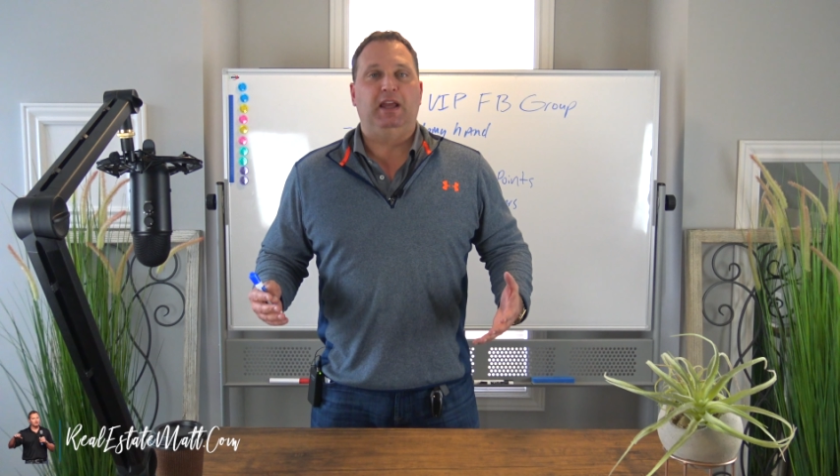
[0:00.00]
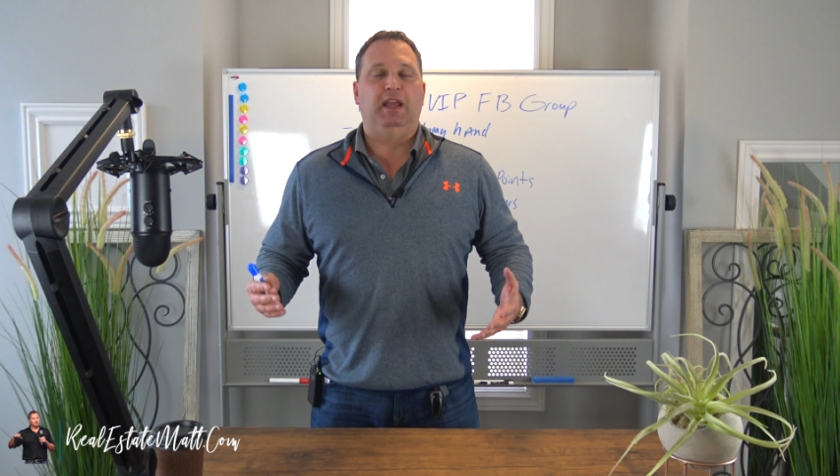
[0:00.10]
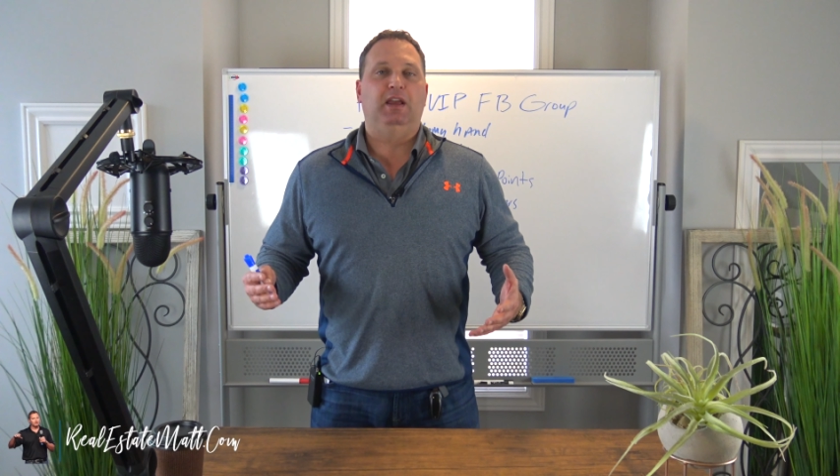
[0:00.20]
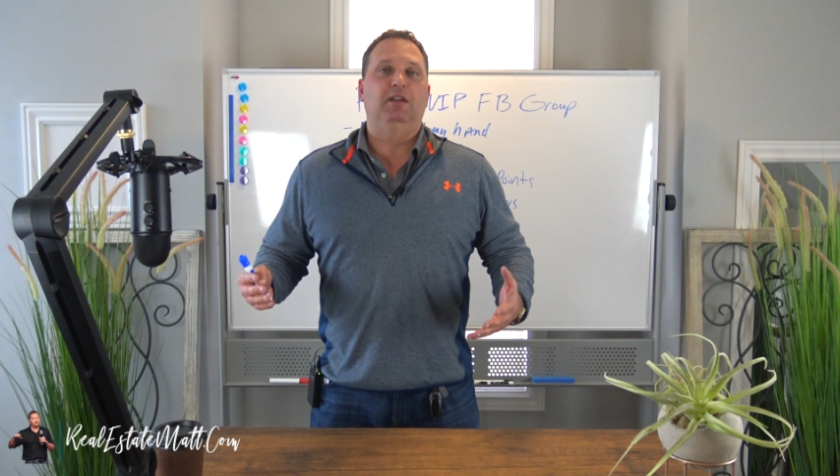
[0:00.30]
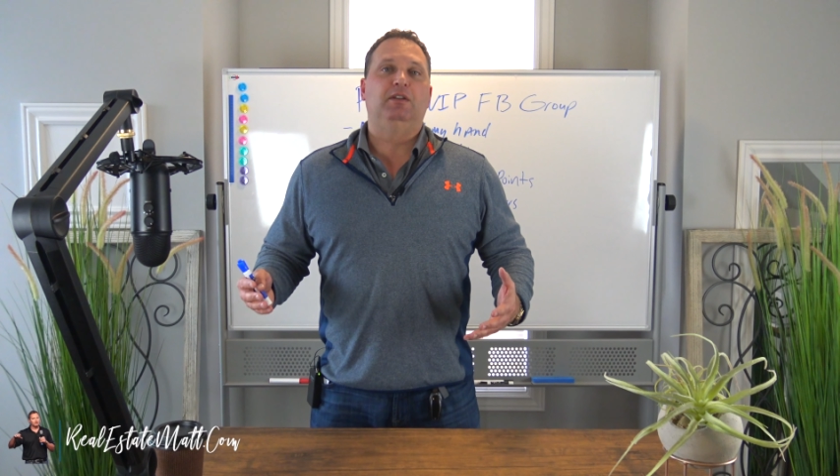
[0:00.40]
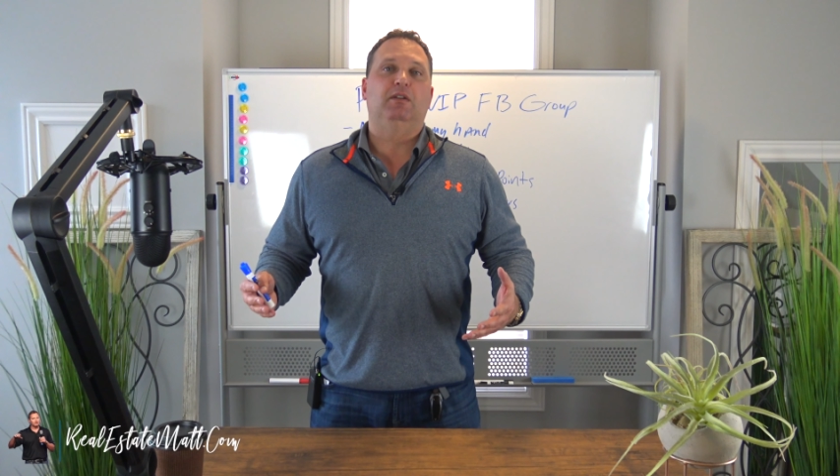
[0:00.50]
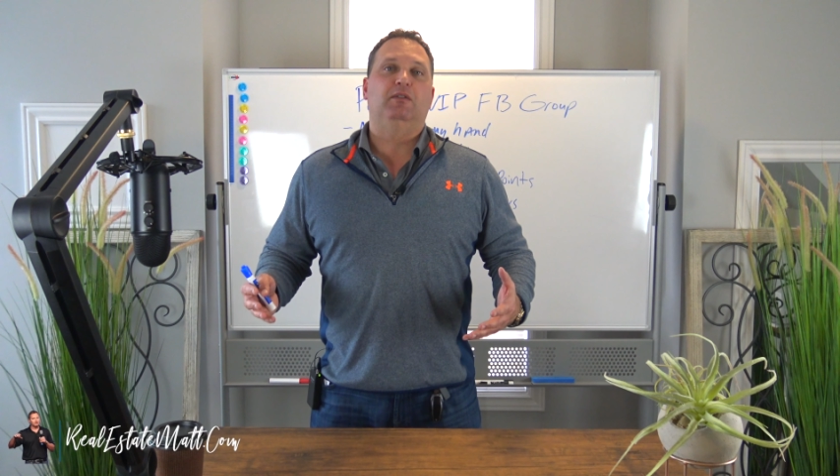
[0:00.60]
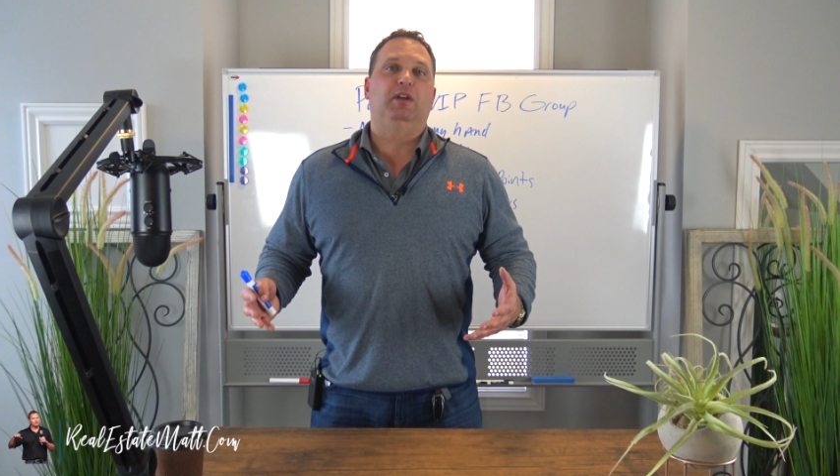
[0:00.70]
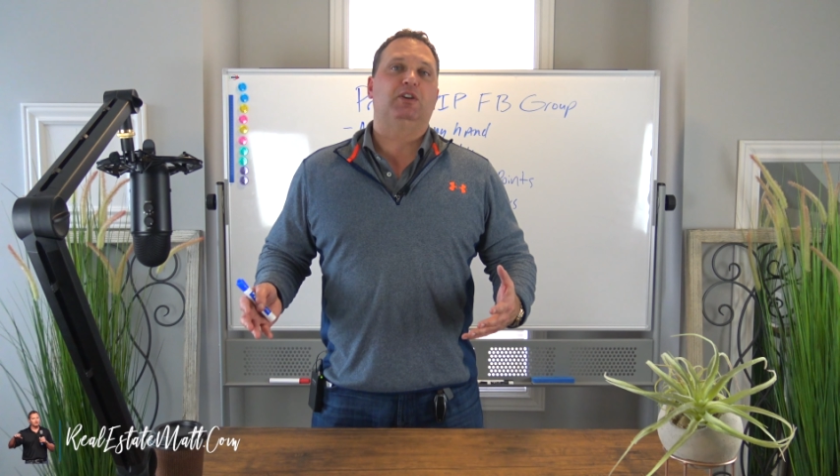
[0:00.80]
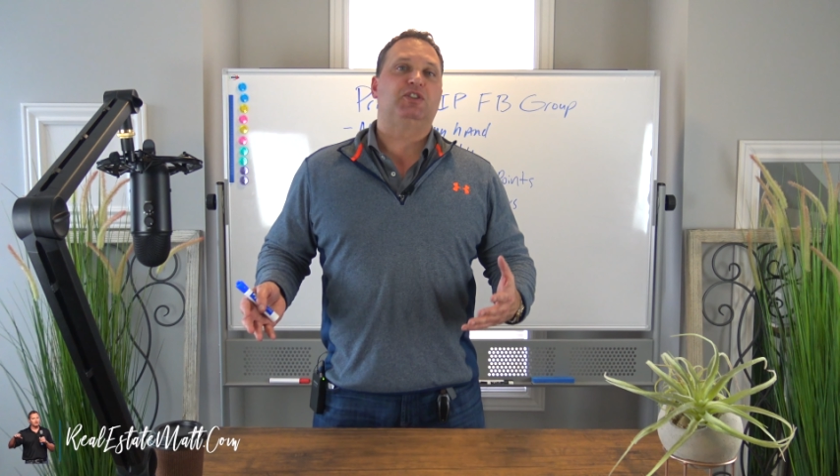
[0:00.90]
and
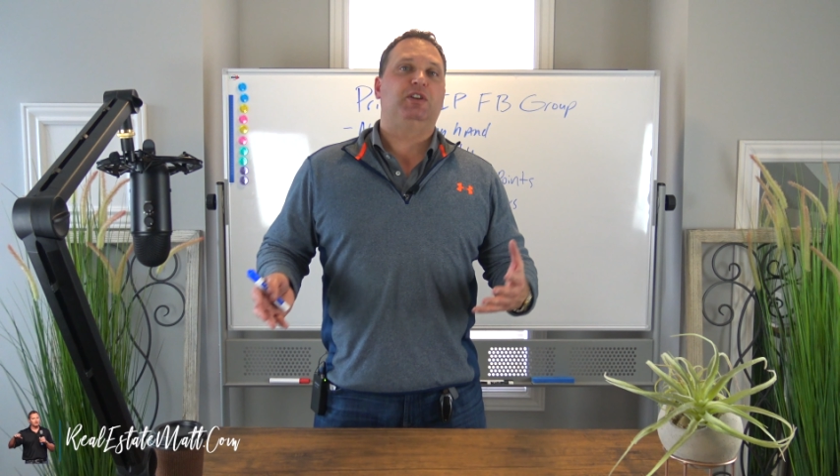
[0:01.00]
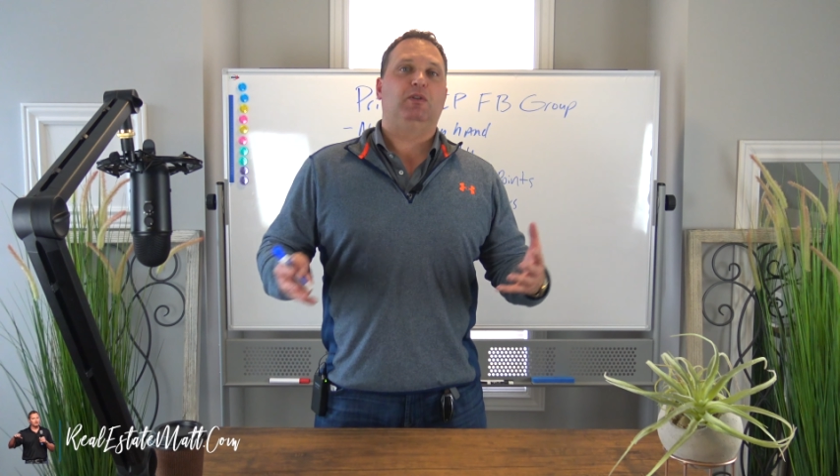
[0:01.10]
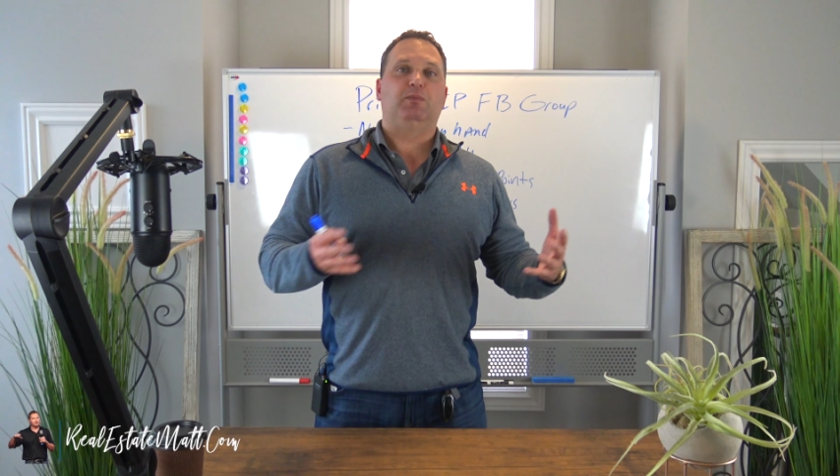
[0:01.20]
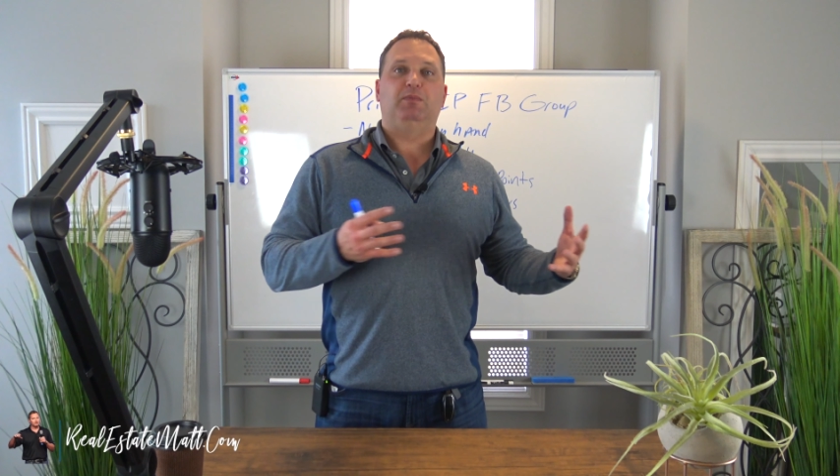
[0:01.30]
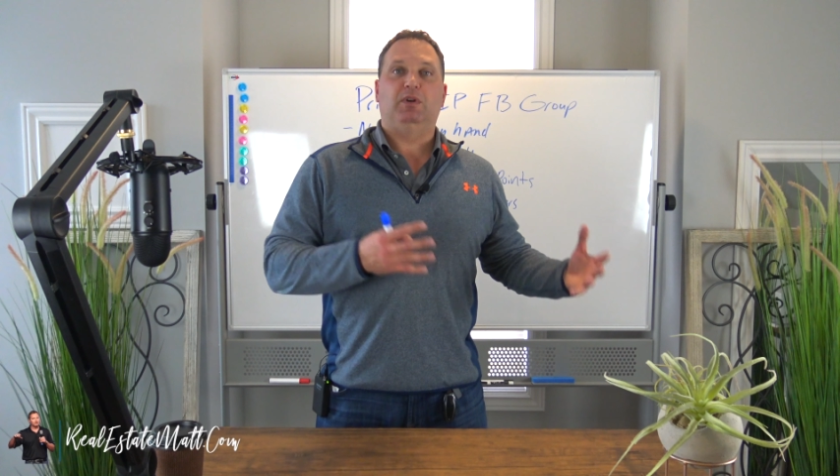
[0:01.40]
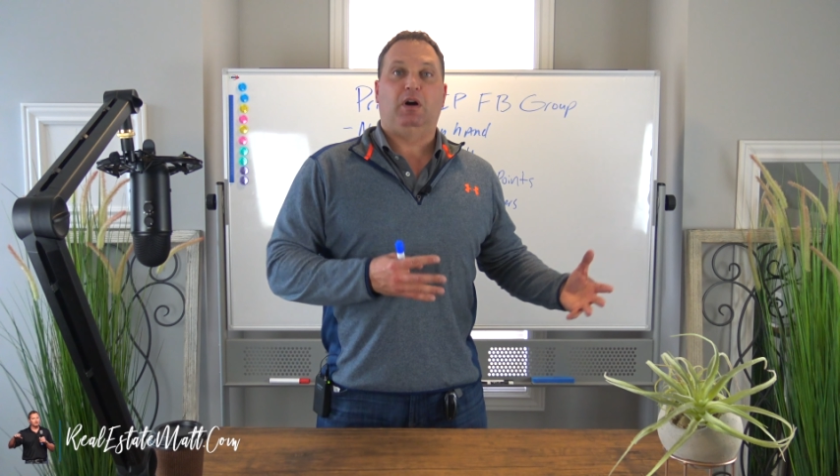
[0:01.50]
they're still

_ _ _

**WORK TO BE COMPLETED:** Retype every entry above exactly, leaving out the pictures.

**SOLUTION TO THIS EXERCISE:**
[0:00.00]
[0:00.10]
[0:00.20]
[0:00.30]
[0:00.40]
[0:00.50]
[0:00.60]
[0:00.70]
[0:00.80]
[0:00.90]
and
[0:01.00]
[0:01.10]
[0:01.20]
[0:01.30]
[0:01.40]
[0:01.50]
they're still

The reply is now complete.